Как всегда при чтении Маяковского, вооруженные весовыми множителями, мы расцениваем эти строчки как эпатажные, употребленные в каком-то ином смысле, означающие высшую степень чего-то — отчужденности, горечи, разочарования… Между тем здесь один из немногих случаев буквального соответствия смыслу. Он на самом деле ничего не читал. Его «рабочая комната» на Лубянке поражает отсутствием книг. На вопрос анкеты: «Есть ли у вас библиотека?» — он отвечает: «Общая с О. Бриком…»

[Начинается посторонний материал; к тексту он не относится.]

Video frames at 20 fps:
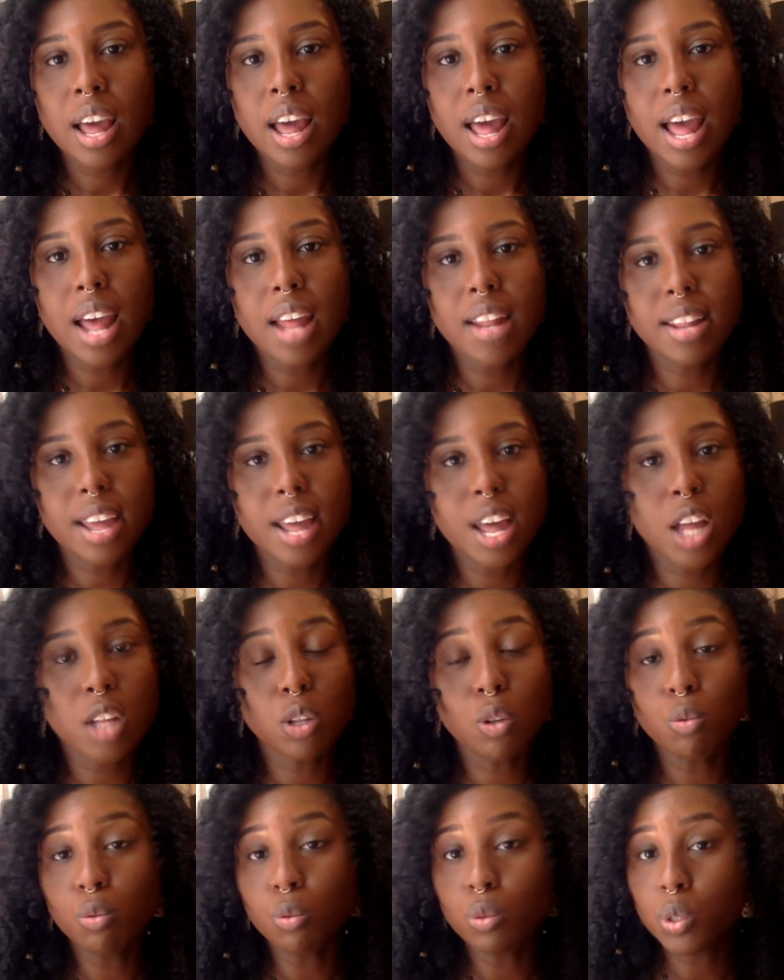and then
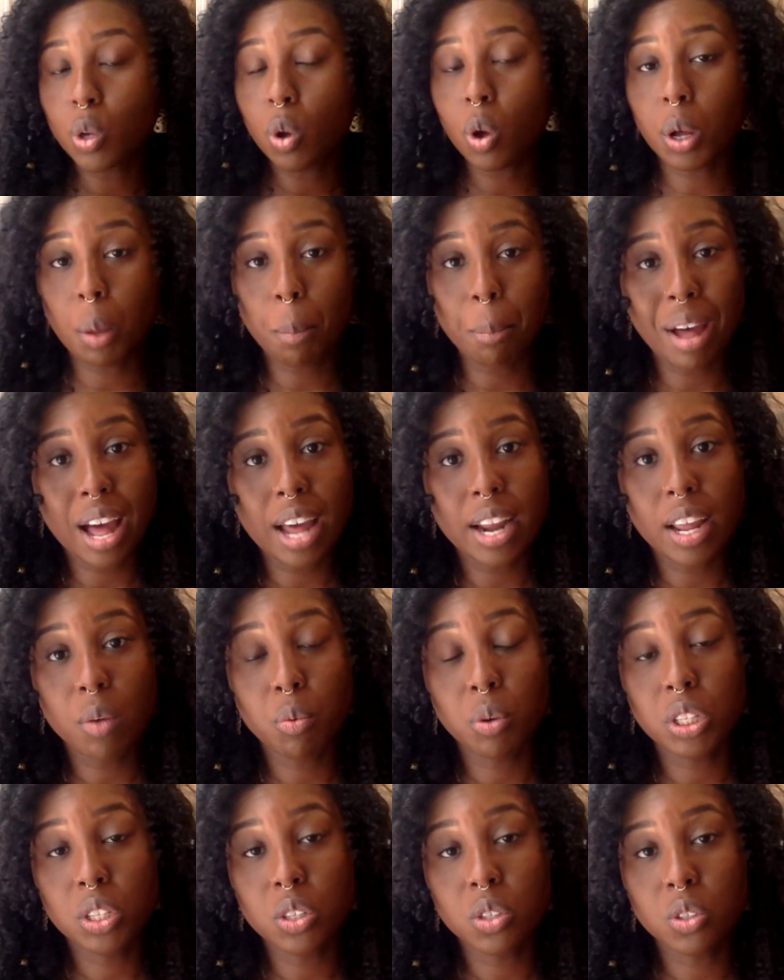you talk about it
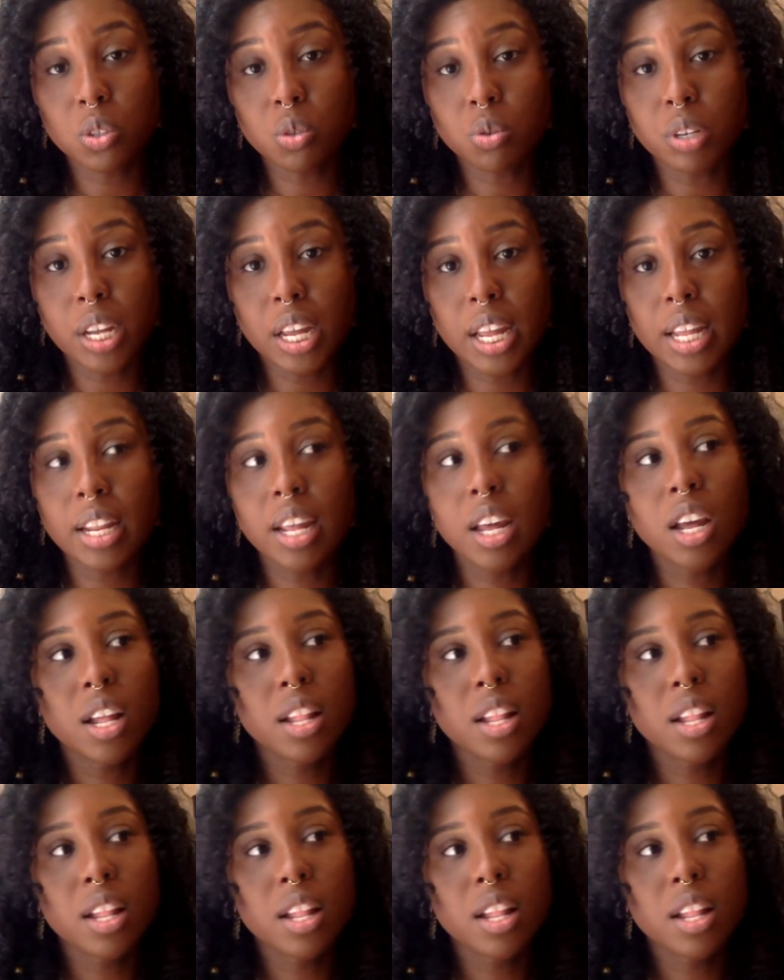with the student.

Некультурность Маяковского, вообще говоря, могла бы быть его сугубо частным делом, если бы не подрывала в самой основе пафос его антикультурной позиции. Одно дело — восстание против культуры, другое — нападение на нее извне. Одно дело — отрицание культуры человеком, ее усвоившим и ей принадлежащим, в этом сеть определенное моральное право и бесспорный личный трагизм. И другое — отрицание скопом и в массе того, что задето лишь по поверхности. В его выборе между культурой и цивилизацией, между культурой и техникой нет не только преодоления и отказа, в этом выборе нет и самого выбора, по сути, он тривиален.